Khaliifah Williams, all about love and AFRO
Jimmy Rodgers
2 February 2025

On Sept. 24, 2024, Imam Khaliifah Marcellus Williams was executed by lethal injection at the age of 55 by the state of Missouri, his last words being “All praise be to Allah in every situation!!!” In 2001, Williams was convicted of the murder of news reporter and social worker Felicia Gayle who was found stabbed 43 times in her home in 1998. In the 23 years since the conviction, Williams’ defense has continued to argue that there was no forensic evidence of Williams having any connections to the crime scene in addition to the murder weapon being mishandled, causing more questions to surround DNA evidence.

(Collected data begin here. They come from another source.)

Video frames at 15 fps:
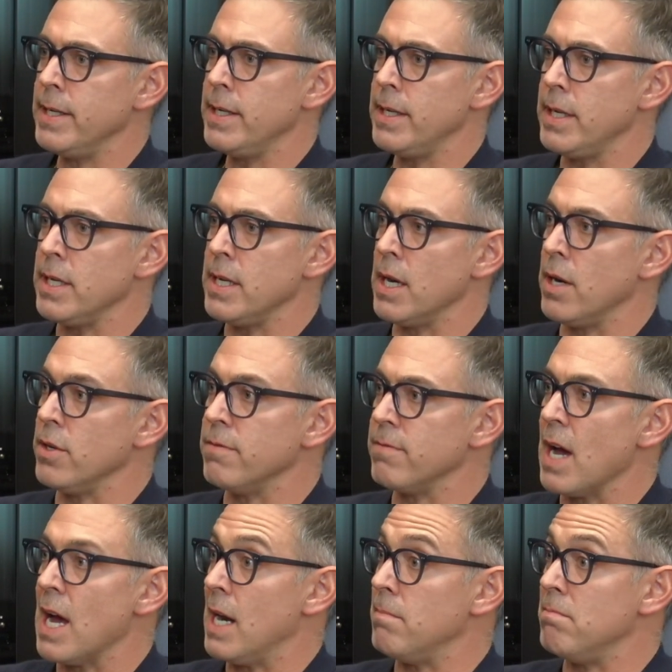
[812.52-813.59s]
you've
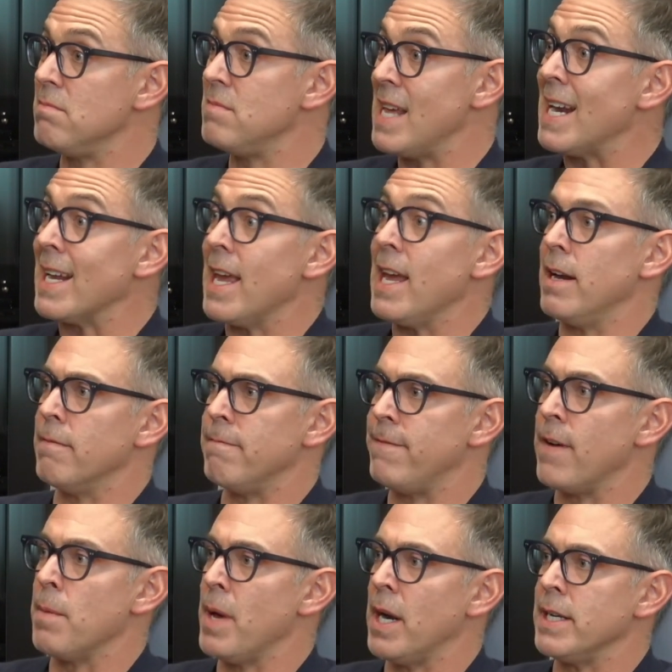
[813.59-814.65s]
got to dedicate a
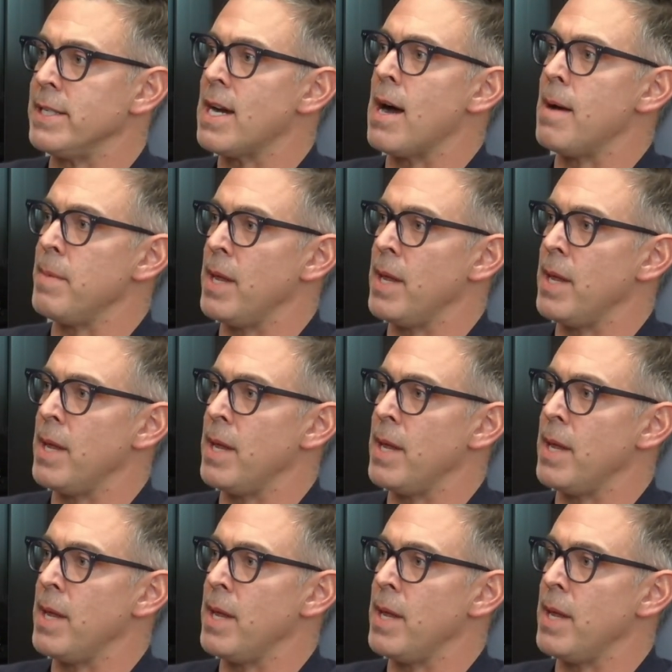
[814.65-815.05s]
fair amount of time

This wasn’t the first time Williams was faced with the anxiety that came with knowing his death was near during his lengthy prison sentence. In 2015 and 2017, then-governor Eric Greitens, alongside the Missouri Supreme Court issued reprieves for Marcellus Williams’ execution. An article from the Equal Justice Initiative explains, “The governor appointed a board of inquiry to investigate innocence claims based on DNA testing of the weapon, but before it submitted findings, it was disbanded by current Gov. Mike Parson.” Khaliifah Marcellus Williams was the 100th person to be executed by the state of Missouri since 1989 and one of five people executed by five different states between Sept. 20 and 26.
Khaliifah Williams was a poet and devout Muslim during his 23-year-long prison sentence. He often wrote about the injustices seen in the world since he reverted to Islam, one of his last poems being about the resilience of the children of Palestine. He had much love for all walks of life, and possessed the type of radical love for his community that bell hooks writes about in her critically acclaimed book All About Love. All About Love asks the reader to closely examine all relationships in their lives, including the one you may have with yourself, and encourages the reader to nourish and grow physically, spiritually and emotionally with another being.
bell hooks, who passed in 2021, dedicated her life to examining the intertwined acts of oppression through a lens of race, feminism, capitalism and love. hooks viewed love as a radical idea that was often left intentionally misunderstood by a lacking definition outlined by colonization. Her book all about love pushes back on the idea that love is something that we as humans can never understand and therefore should not attempt to. Instead, she takes the idea of love and stretches it to its finest inner workings as far as parental, interpersonal, romantic and all other forms of love. Williams was an embodiment of this type of radical love, which he aimed to spread through his writing.
Love, especially the love of a Black person, is a radical act and is the foundation of an emerging organization at the University of Illinois at Chicago and the west side Chicago area: the African Freedom & Reparations Operative (AFRO).

Black students on UIC’s campus came together after seeing the lack of love and community that followed the death of Sonya Massey (and many others). AFRO’s first general meeting was held three days after the execution of Khaliifah Williams on Sept. 27 in UIC’s Black Cultural Center. The goal was, and continues to be, to create a space that fosters radical Black thought and political education to motivate Black people to love each other in a way that nourishes both the mind and body in the most radical way possible!